- [Task statement]
Would you reproduce every record exactly, leaving out the pictures?

- [Input]
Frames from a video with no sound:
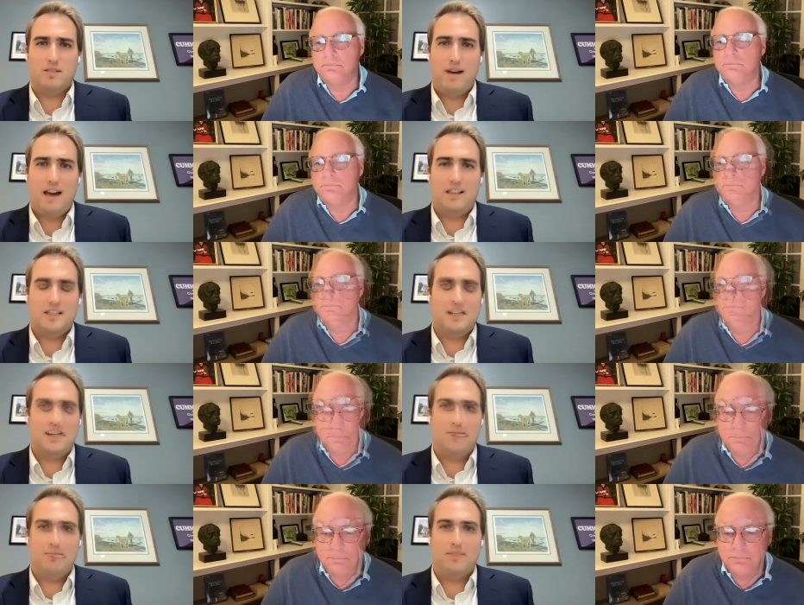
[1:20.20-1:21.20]
Speaker 1: on the ballots. Oh,
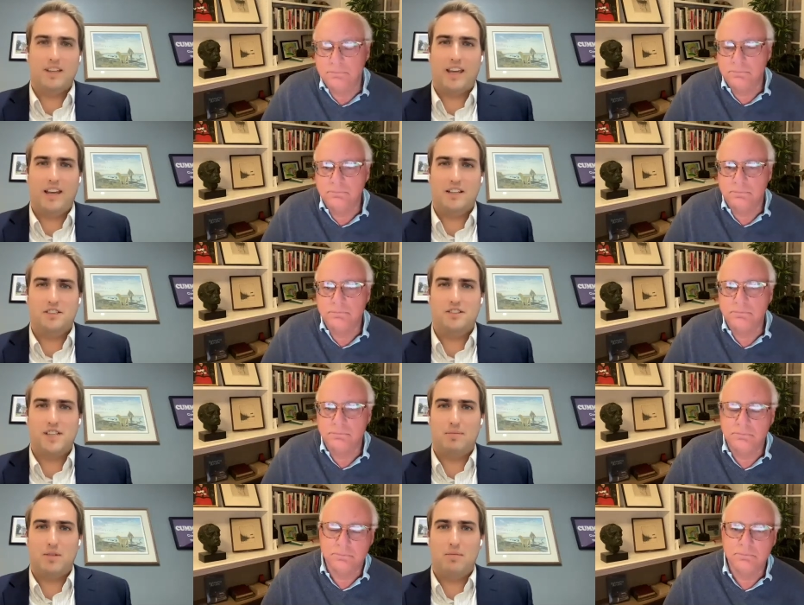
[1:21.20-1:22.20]
um, the candidates who
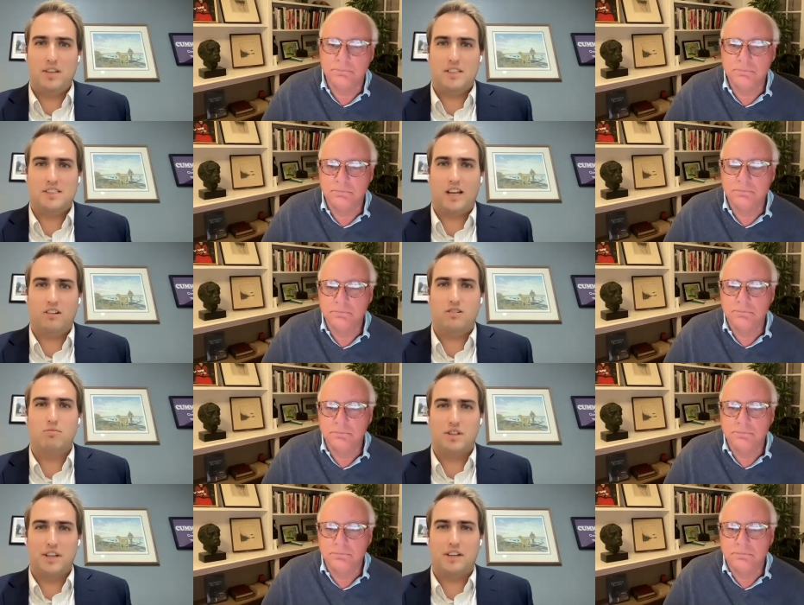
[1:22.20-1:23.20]
stepped up this cycle in
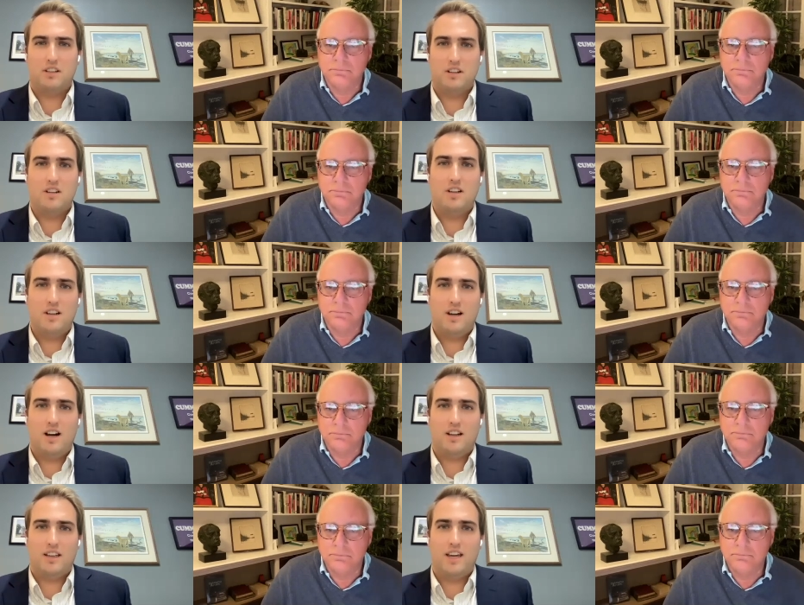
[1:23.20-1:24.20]
particular
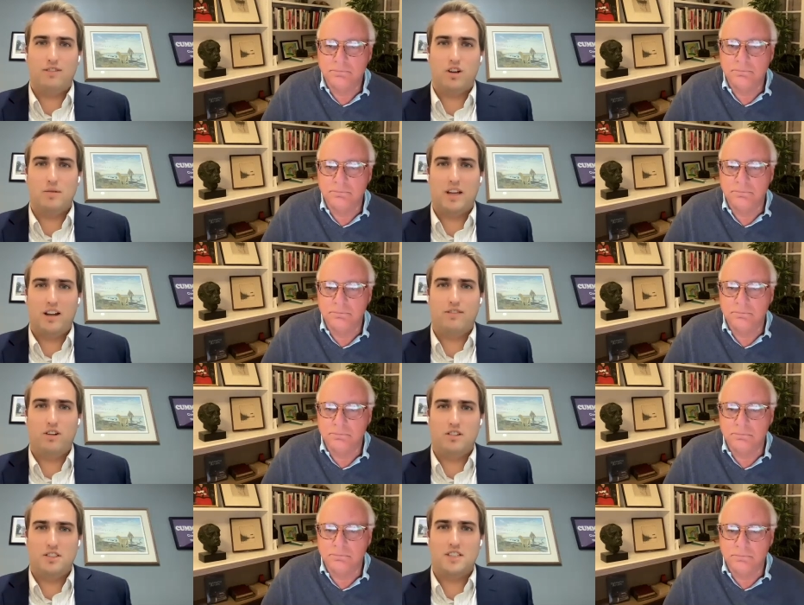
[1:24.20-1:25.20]
uh, gave Talbot County
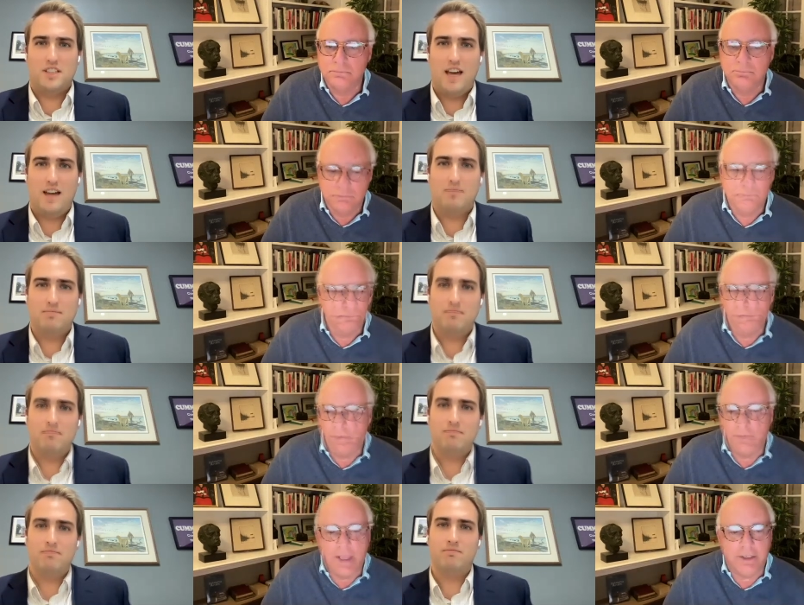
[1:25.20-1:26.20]
voters just that.
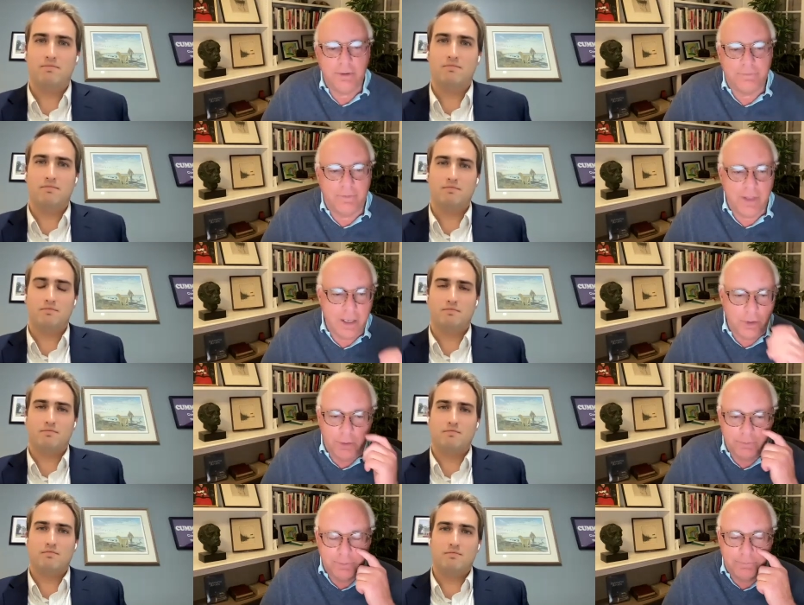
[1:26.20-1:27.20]
Speaker 2: Thank you for that
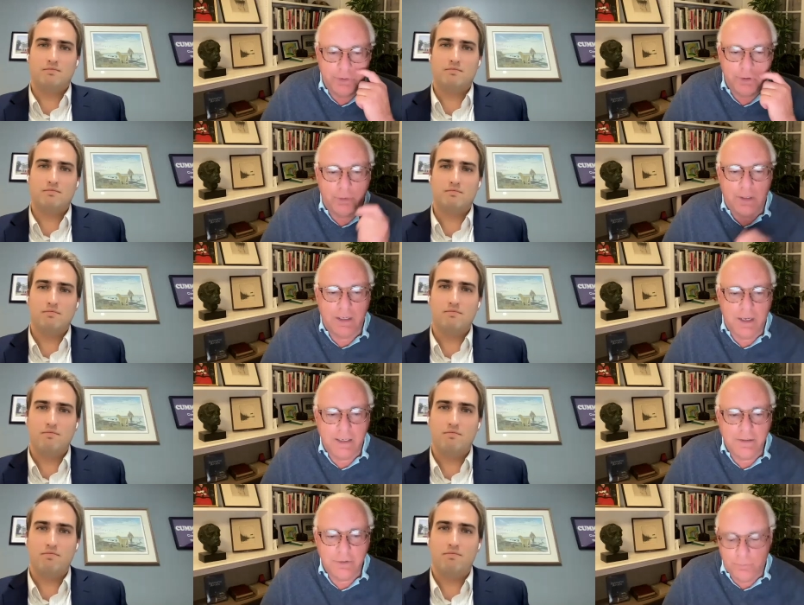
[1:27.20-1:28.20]
overview. I, I
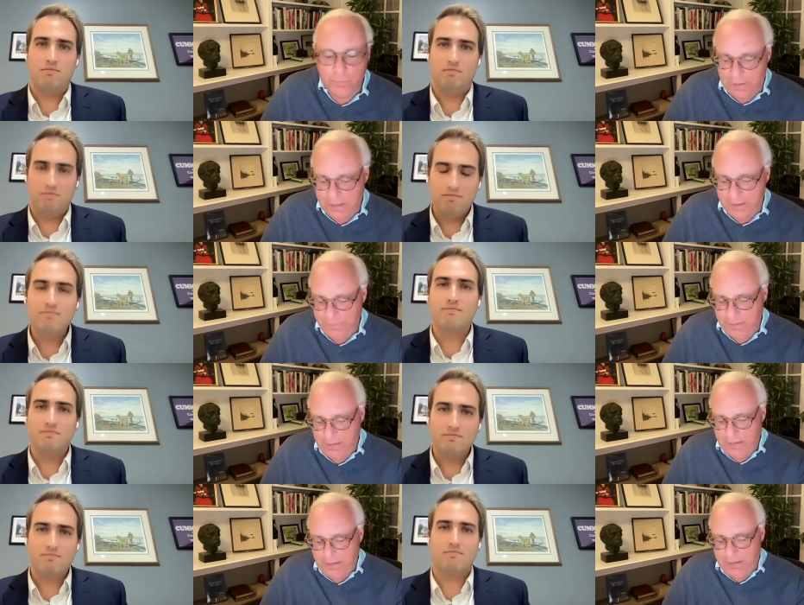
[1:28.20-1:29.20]
do uh,
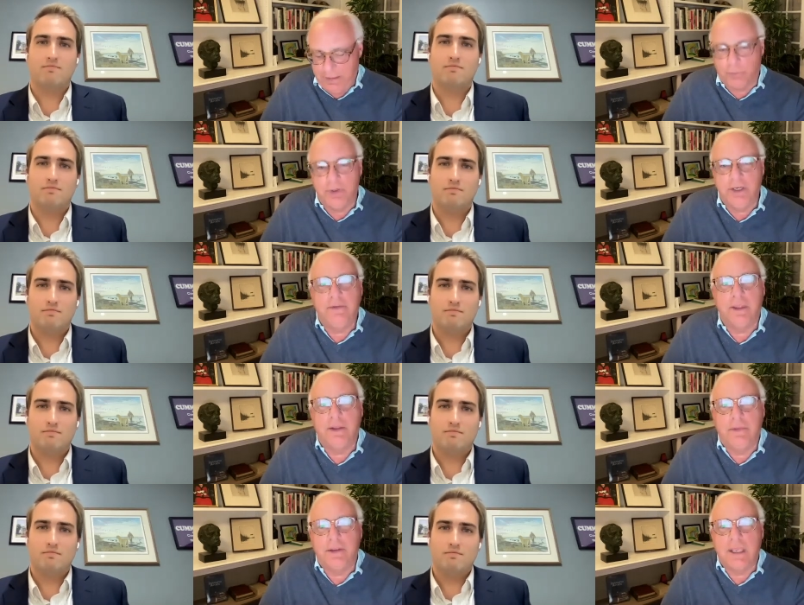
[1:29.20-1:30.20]
agree
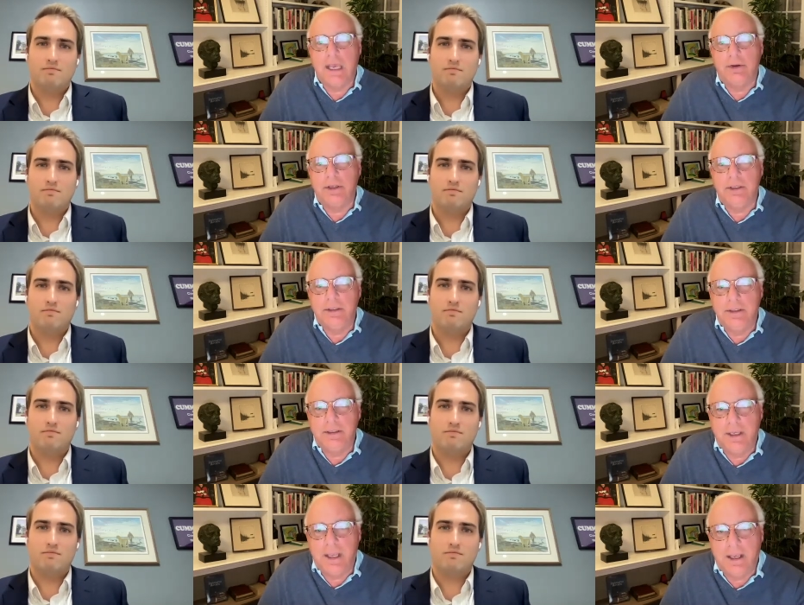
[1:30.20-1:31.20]
that the
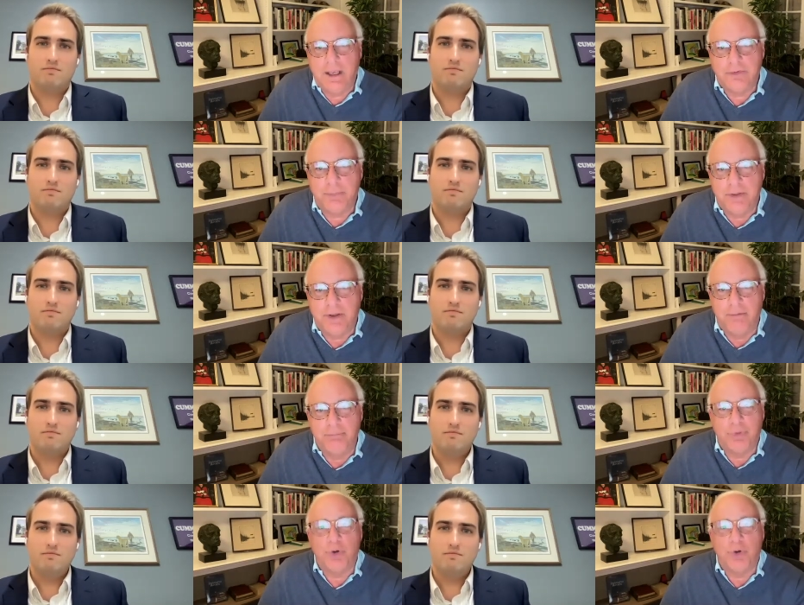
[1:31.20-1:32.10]
county has become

- [Response]
Frames from a video with no sound:
[1:20.20-1:21.20]
Speaker 1: on the ballots. Oh,
[1:21.20-1:22.20]
um, the candidates who
[1:22.20-1:23.20]
stepped up this cycle in
[1:23.20-1:24.20]
particular
[1:24.20-1:25.20]
uh, gave Talbot County
[1:25.20-1:26.20]
voters just that.
[1:26.20-1:27.20]
Speaker 2: Thank you for that
[1:27.20-1:28.20]
overview. I, I
[1:28.20-1:29.20]
do uh,
[1:29.20-1:30.20]
agree
[1:30.20-1:31.20]
that the
[1:31.20-1:32.10]
county has become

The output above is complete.